The pressure of the boundary ground on him. Magic ripped through Jack, thudding in his blood, saturating his muscles. Scents flooded his nose. He felt strong again.
Slowly, step by step, Melanie led him through the boundary to the Edge on the other side. Behind them, the city still teemed with life and the noise of cars, but before them wilderness stretched. Scraggly woods sheathed hills, growing denser in the distance. A lonely road led over them into the distance, where a mountain range jutted out of the hills. He hadn’t seen those kinds of mountains when Kaldar drove them around the city. Hills, sure. Mountains, no.
Melanie smiled at him. “You made it.”
George yanked his arm out of the red-haired kid’s grip.
“You okay?” Paul asked.
That’s right, I’m not supposed to know what just happened, Jack recalled. “Yeah,” he said. “Where is the city?”
“It’s complicated. Come on, boys, get into the van. The camp’s straight ahead up that mountain. That’s where you’ll be staying tonight.”

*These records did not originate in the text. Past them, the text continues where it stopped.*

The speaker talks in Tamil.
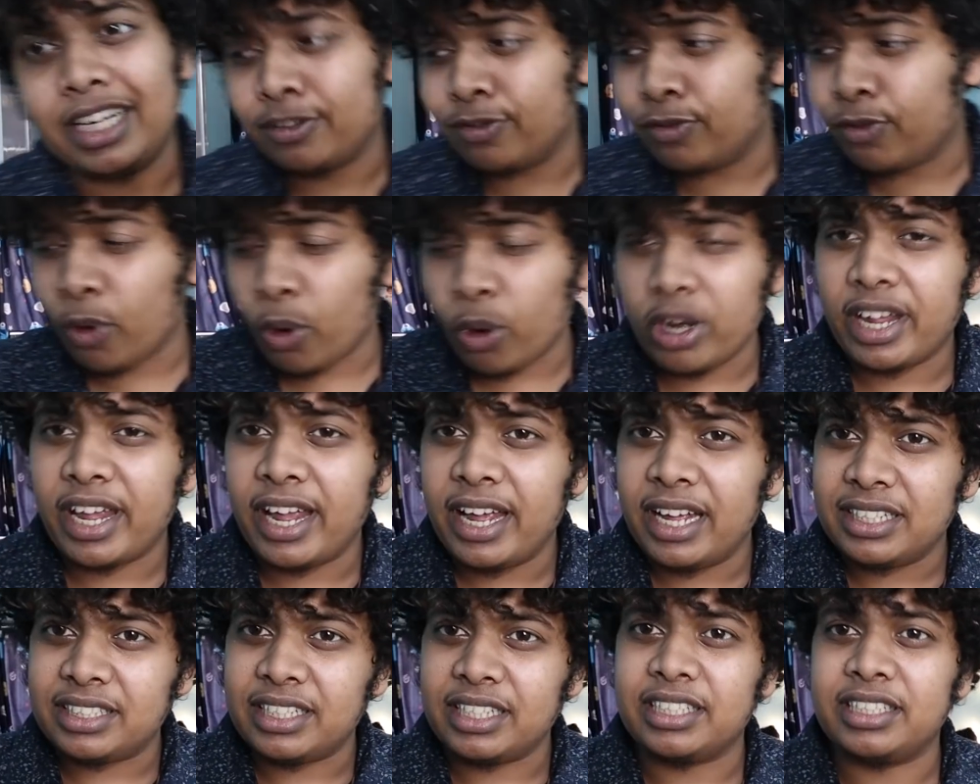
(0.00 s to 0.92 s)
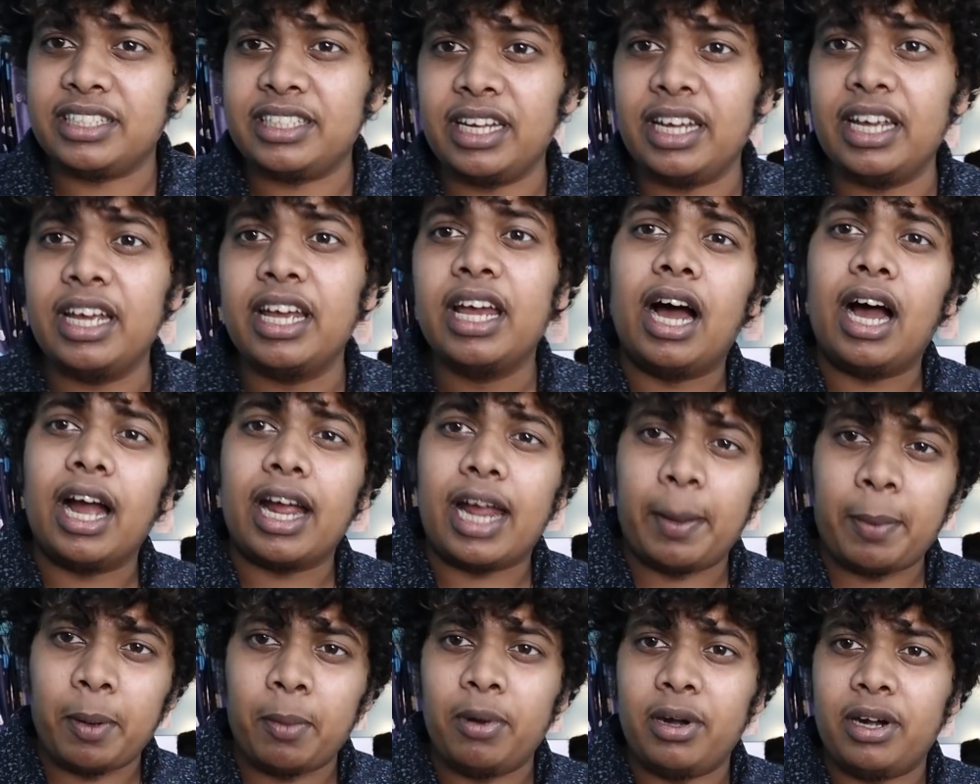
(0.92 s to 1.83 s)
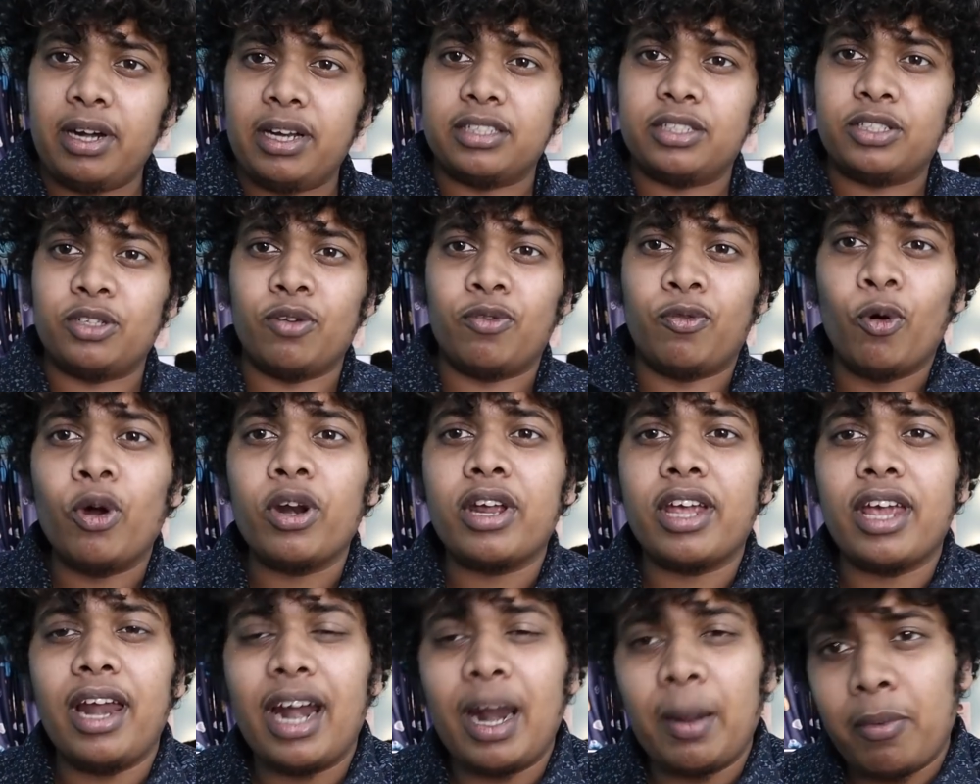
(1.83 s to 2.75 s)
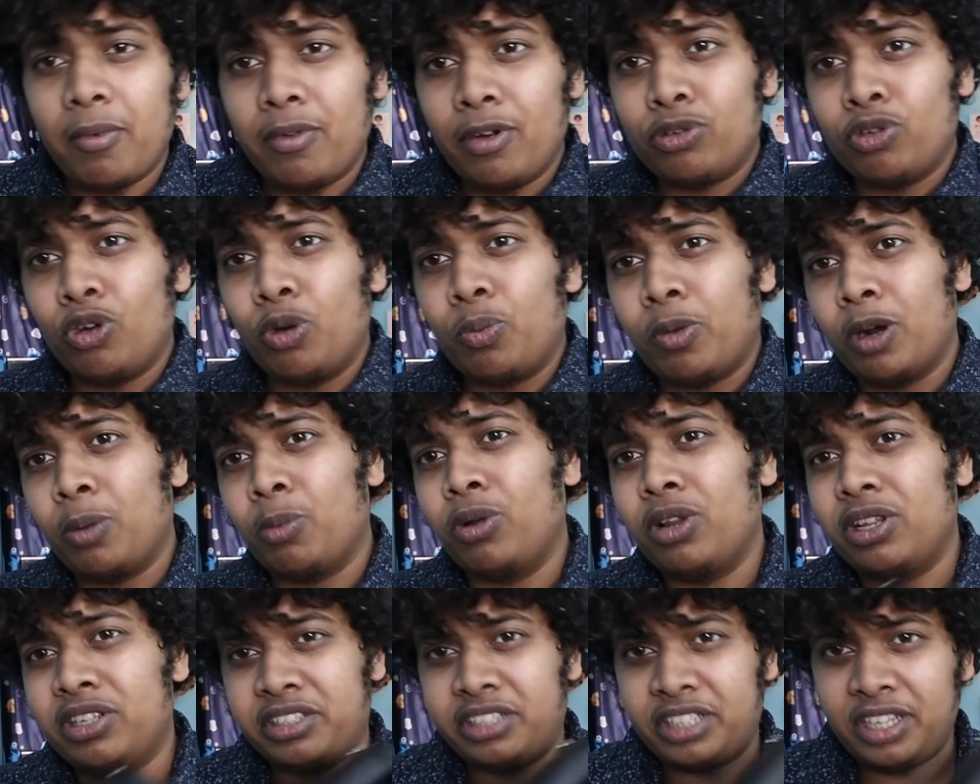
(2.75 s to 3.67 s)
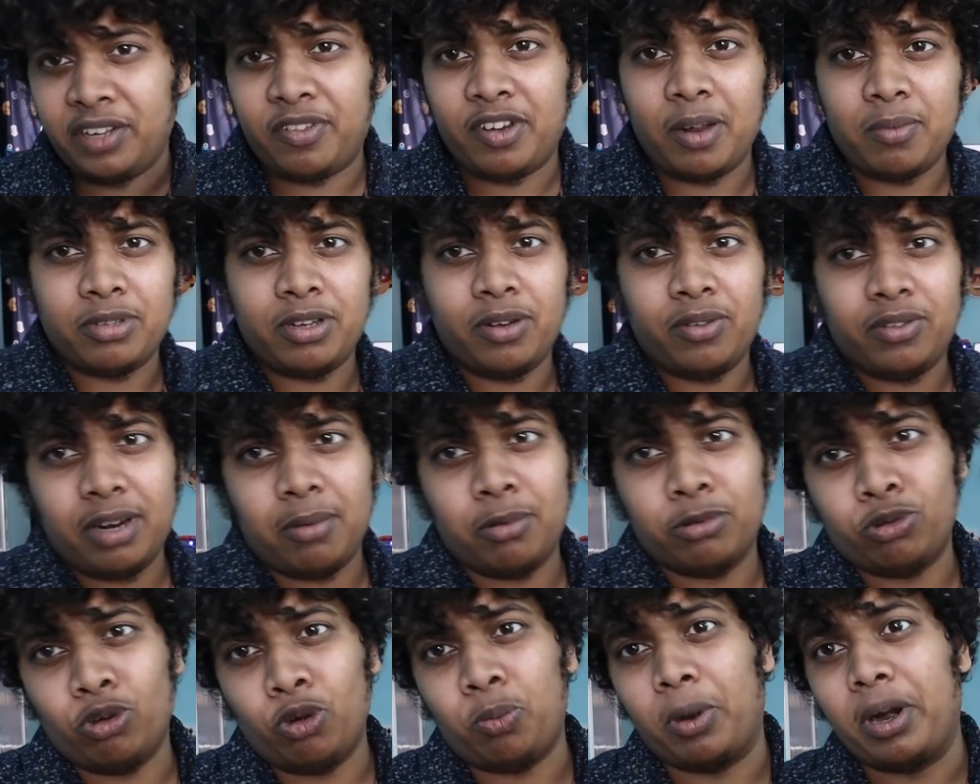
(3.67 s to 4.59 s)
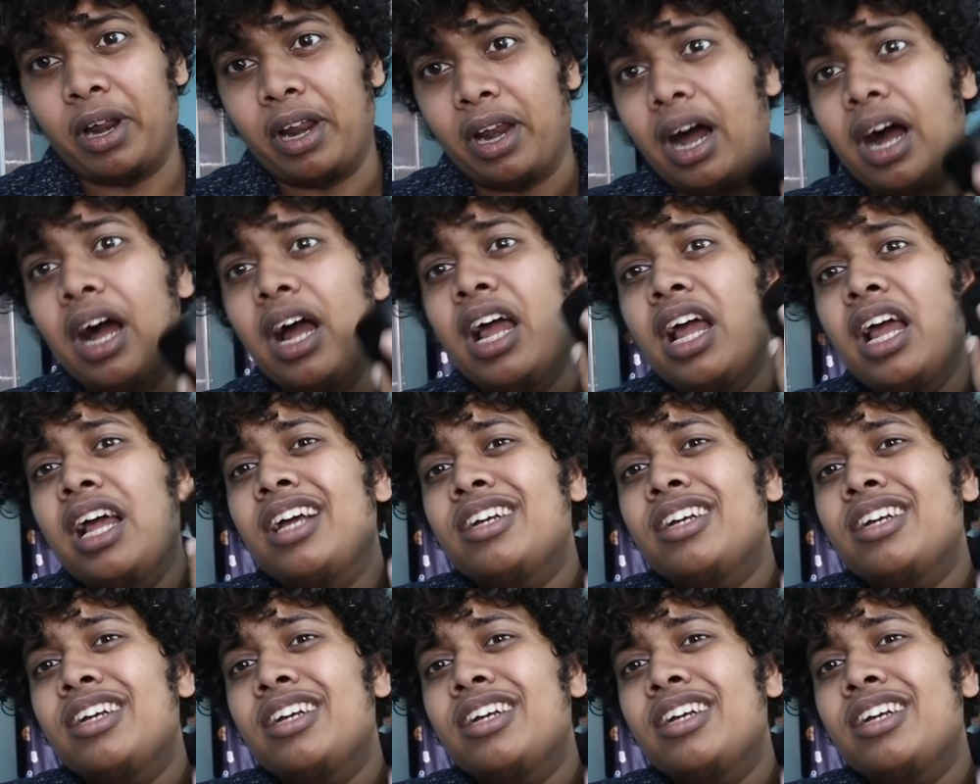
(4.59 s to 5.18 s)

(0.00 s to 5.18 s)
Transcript: ஹேஸ் ஃபோர் கே சிக்ஸ்டி கேப்பபிலிட்டிஸ் ஸோ ஃபோர் கேல நம்ம வந்து ஷூட் பண்ணும்போது சிக்ஸ்டி ஃப்ரேம்ஸில் வந்து நம்ம ஷூட் பண்ணிக்கலாம்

The road took them over the hills, all the way up the spine of a mountain bristling with pines. They climbed and climbed, the van creaking, until finally they conquered the apex and rolled to a wooden arch marking the entrance. Beyond the arch, wooden buildings waited, all simple rectangles sitting side by side in two rows, and at the end of the row a large structure rose. Jack had expected a church, like an old Edge church they had seen a thousand times in their small Edge town of East Laporte. This church looked more like a barn, complete with heavy double doors. A man with a rifle stood at the entrance.
Paul steered the van to the arch, stopped to talk to some girl sitting on the side, and drove on, to one of the smaller buildings.
“This is your place for the night,” Paul said. “Lillian will make sure that you guys get sheets and toothbrushes and all that issued to you. Okay? It’s just you two in the room, since you guys are all jumpy, so you can lock the door at night.”
“Why do they get a separate room?” the tall kid from the back asked.
“Because I said so,” Paul said. “Anyway, go on, you two.”
Paul wasn’t a bad guy, Jack decided, once the van pulled away. He just had a lousy boss. The way Jack looked at it, you should know who you were working for. They worked for Kaldar, who was a cheat, a thief, and a gambler, but he was honest with them about it. George swung the door open, and they went inside. The room was small, barely any room between two beds. About fifteen minutes later, a young girl with freckles on her nose brought their sheets, toothbrushes, some towels, and two paper bags. She told them that food was served in the cafeteria, but they’d missed dinner, so they’d have to get dry rations. She smiled at George a lot.
Jack’s paper bag contained another turkey sandwich, some bars made out of grain and seeds, and an apple. Jack ate the sandwich and left the bar alone. He wasn’t a bird, and he wouldn’t be eating any seeds.
They locked the door and settled in their beds to wait for sunset.
Two hours later, the sun finally rolled past the horizon. George sat up in his bunk and pulled a plastic bag out of the pocket of his hoodie. Inside, a small furry body lay still.
“Should’ve gone with the squirrel,” Jack said quietly.